Neural network models developed by data scientists are all statistical. “So, when they can get a model working right, 92 percent of the time, for example, they think they’re winning,” said Petridis. In the traditional embedded world, however, “if you make a mistake and you ship something that doesn’t work 100 percent of the time, you’ve got a massive economic problem … the operational problem is enormous.”

The result is “a cultural clash, a domain knowledge clash, and development cycle clash,” said Petridis. He sees this clash as, potentially, “a huge drag on the deployment of edge AI products.”

Aptos

This week, Eta Compute is rolling out a cloud-based software platform called Aptos, that marks yet another pivot in the company’s business model. Eta Compute started as an AI chip startup in 2015, then became a software IP vendor in late 2020. Now it’s a software-as-a-service (SaaS) platform company.

Evan Petridis
CEO, Eta Compute

Eta Compute’s transformation reflects the teething pains of a still infant edge AI market, and the struggle among many AI hardware startups to find the point where they can finally generate revenue.

Eta Compute explains, “Aptos, a new web-based platform, brings an understanding of the embedded system domain, including the selected chip’s software and silicon AI capabilities and limitations.” The company claims that its web-based tool chain “can streamline the full process cycle of model development, deployment and management for edge machine learning.”

Petridis summed up: “We wanted to build a tool that sits right at the intersection of the embedded and machine learning worlds.”

Eta Compute, however, isn’t the first to develop tools designed to bridge the embedded and AI domains. Edge Impulse founded in 2019 claims that its tool set is “making the process of building, deploying, and scaling embedded ML applications easier and faster.”

While Edge Impulse is more focused on “the top of the funnel” by making it easy for hardware companies “to get started,” Petridis believes Eta Compute’s Aptos will address system designers’ need to dig deeper and develop “production-worthy [edge AI] models.”

Edge AI market landscape

The potential market for either company’s tools appears large because edge AI is a segment where everyone is looking for a big win and fast growth. Certainly, AI accelerator startups and AI inference SoC designers are banking on the edge for a meaningful share in an embedded market where Nvidia has yet to dominate as it does in data centers.

Traditional MCU companies including STMicroelectronics, Renesas and NXP Semiconductors are also working to fold AI into their product portfolios.

Silicon Labs, for example, announced Tuesday an embedded IoT platform called Series 3 with built-in AI/ML engines.
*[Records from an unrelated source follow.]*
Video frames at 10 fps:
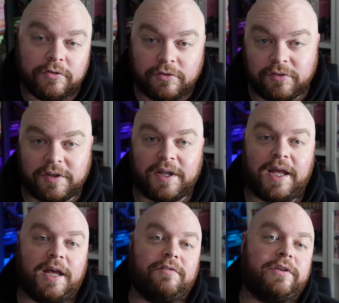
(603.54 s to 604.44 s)
interesting to
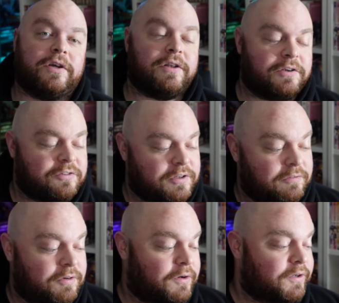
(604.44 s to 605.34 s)
have in the collection
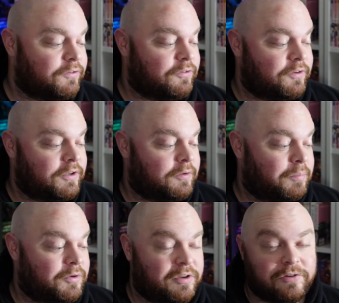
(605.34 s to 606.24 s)
and very interesting to
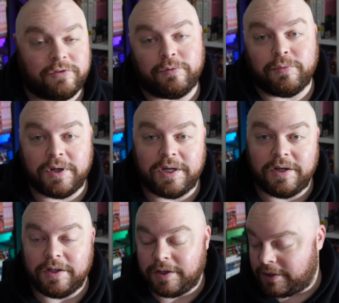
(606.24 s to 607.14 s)
potentially
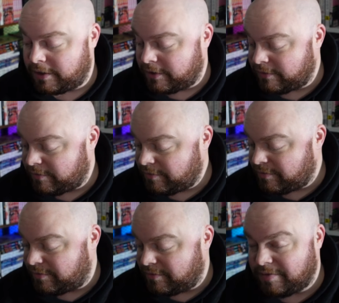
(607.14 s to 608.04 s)
read
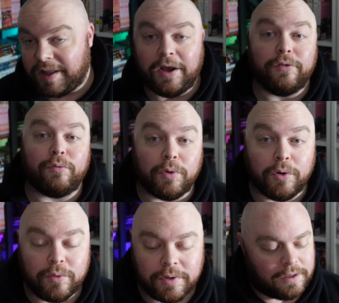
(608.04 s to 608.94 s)
down the
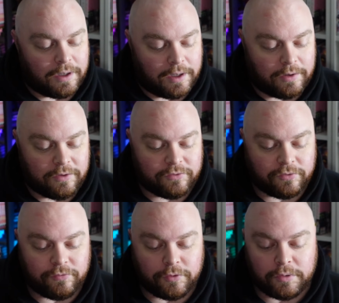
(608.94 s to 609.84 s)
road. These
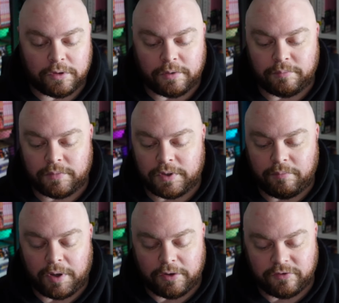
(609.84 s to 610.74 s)
are, from
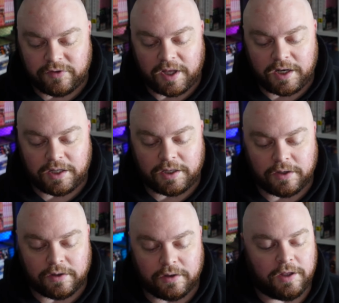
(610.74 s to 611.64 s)
my
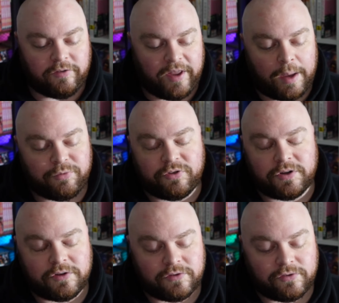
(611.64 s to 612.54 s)
understanding,
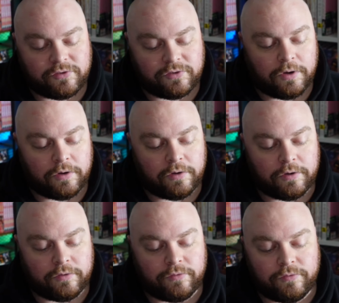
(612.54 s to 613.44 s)
adaptations
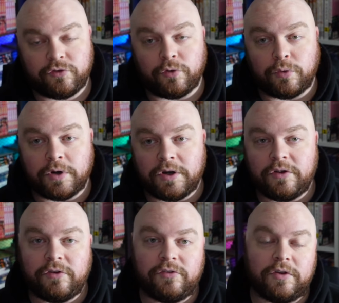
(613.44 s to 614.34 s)
of
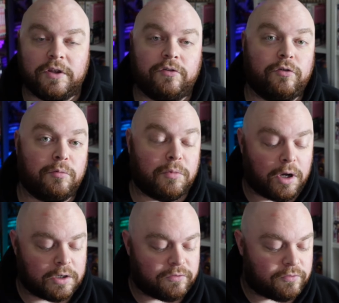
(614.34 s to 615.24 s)
stories into
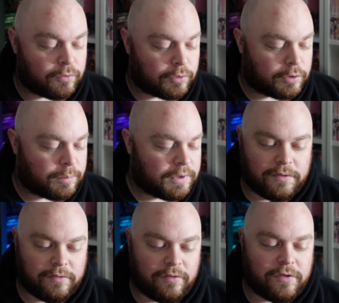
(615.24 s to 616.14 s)
manga form.
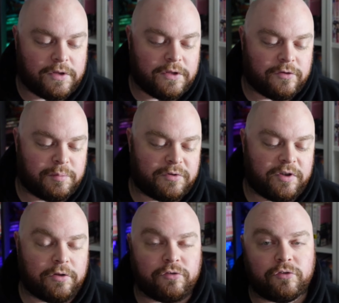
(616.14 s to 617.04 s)
These
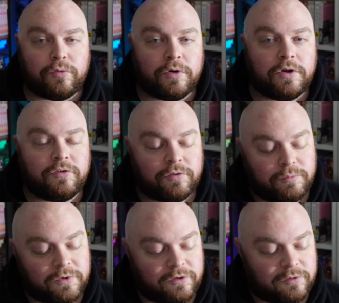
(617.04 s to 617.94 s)
particular stories
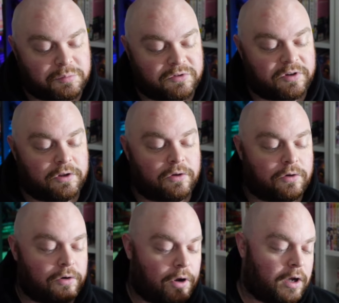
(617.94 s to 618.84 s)
from this
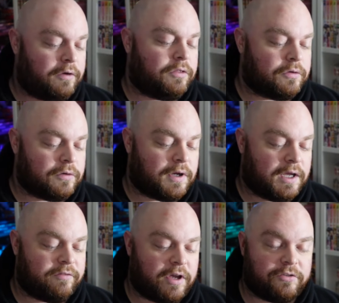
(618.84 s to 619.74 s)
particular author I
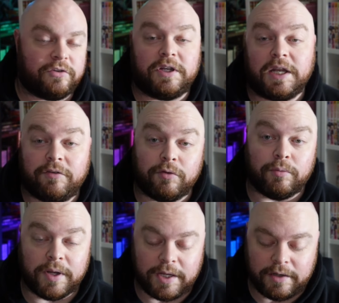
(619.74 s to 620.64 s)
have actually never
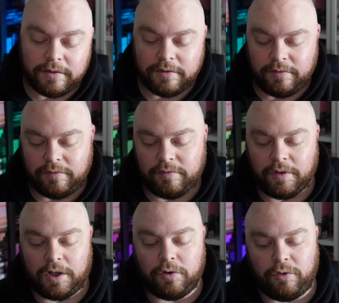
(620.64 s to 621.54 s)
read.
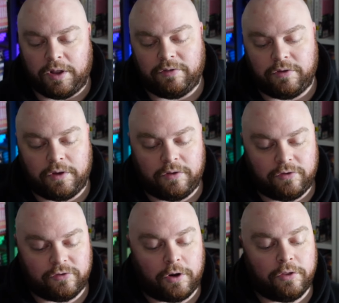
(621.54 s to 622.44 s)
I know that
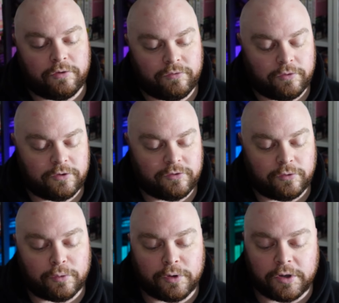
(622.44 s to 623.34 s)
this author for these
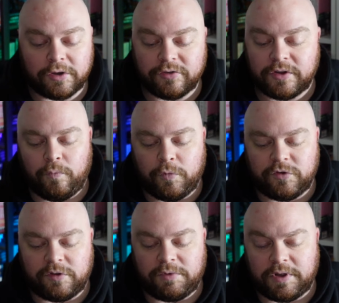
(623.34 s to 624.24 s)
stories was
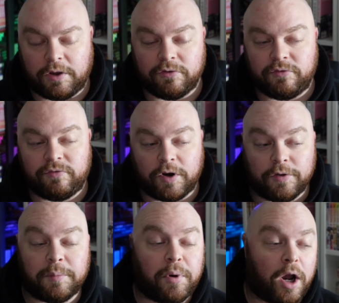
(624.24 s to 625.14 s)
something that was
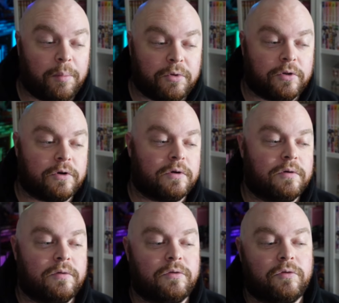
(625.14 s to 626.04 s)
fairly popular
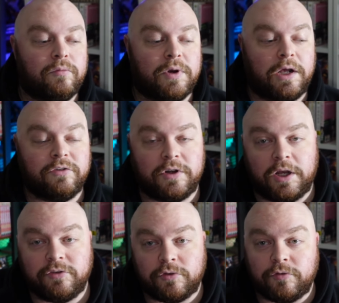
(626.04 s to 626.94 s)
when I was in
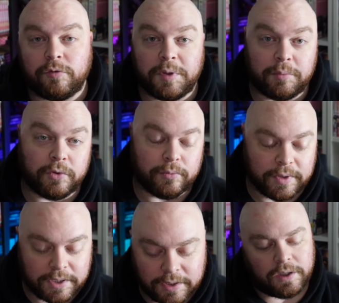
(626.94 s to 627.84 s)
high school for people to
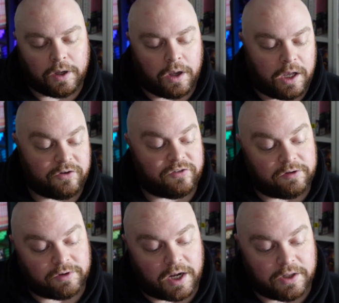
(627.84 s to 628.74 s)
read. I just
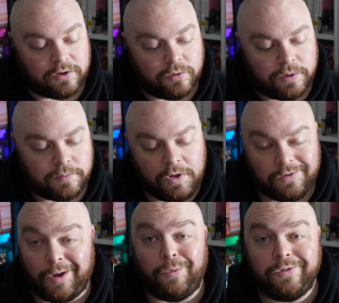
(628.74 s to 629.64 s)
never got into it
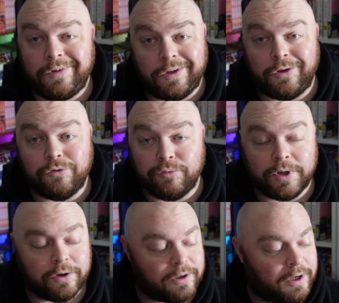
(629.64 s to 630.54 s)
because I wasn't a huge
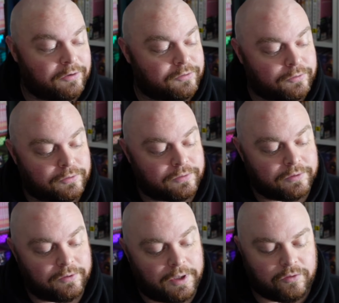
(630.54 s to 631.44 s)
reader in high school.
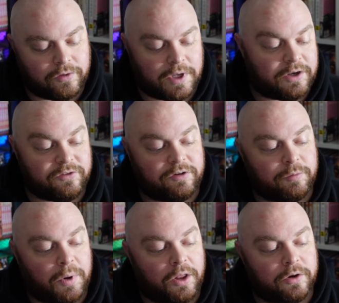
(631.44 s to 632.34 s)
So yeah, I just never
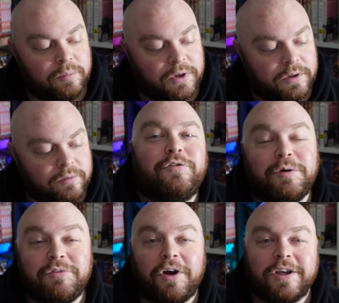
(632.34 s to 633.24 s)
bothered. But so what
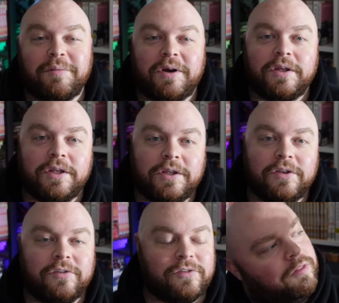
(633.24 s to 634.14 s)
I'm talking about
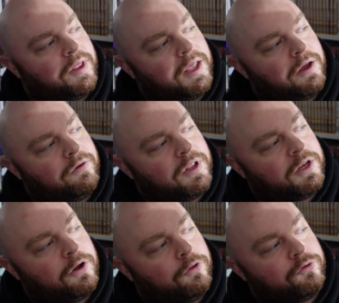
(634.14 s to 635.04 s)
is The Hound
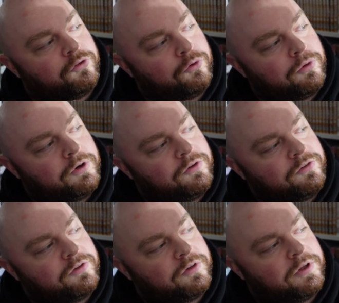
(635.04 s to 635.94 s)
and Other
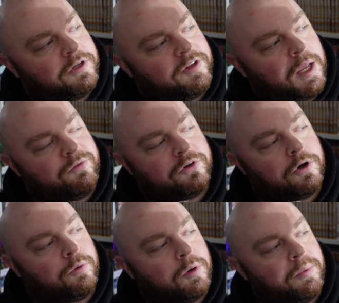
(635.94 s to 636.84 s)
Stories, an adaptation
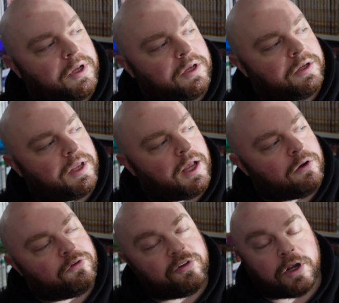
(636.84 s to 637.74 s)
artwork by
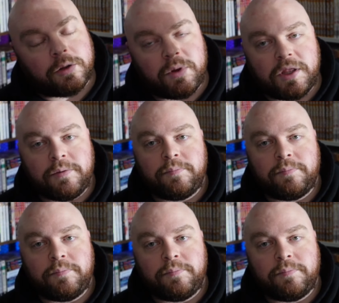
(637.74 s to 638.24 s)
Gao Tanabe.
With more memory and compute, “we are talking about 100 x step up from where we are today in machine learning capabilities, or vector compute,” said Silicon Labs’ CTO Daniel Cooley.

Silicon Labs’ classic MCUs, built over the last 15 years, have been completely “rethought,” said Cooley, “with the idea these MCUs are connected from day one and they will bring more compute for machine earning.” He predicted that machine learning is going to “get much more interesting in embedded … the way it already has in data centers, mobile and automotive.” Notwithstanding all this outspoken enthusiasm, the actual rate of Edge AI projects going into production is dismally low.

The deployment delay [in edge AI] has plagued not just Eta Compute but all AI chip companies.

Eta Compute’s own experience on the edge AI market taught the company that despite a lot of experiments, prototypes and proofs of concept, edge AI products simply weren’t getting deployed in volume. Well before Petridis signed on, this was Eta Compute’s big problem, despite having a heterogeneous multi-core SoC optimized for ultra-low power AIoT applications.

The deployment delay has plagued not just Eta Compute but all AI chip companies.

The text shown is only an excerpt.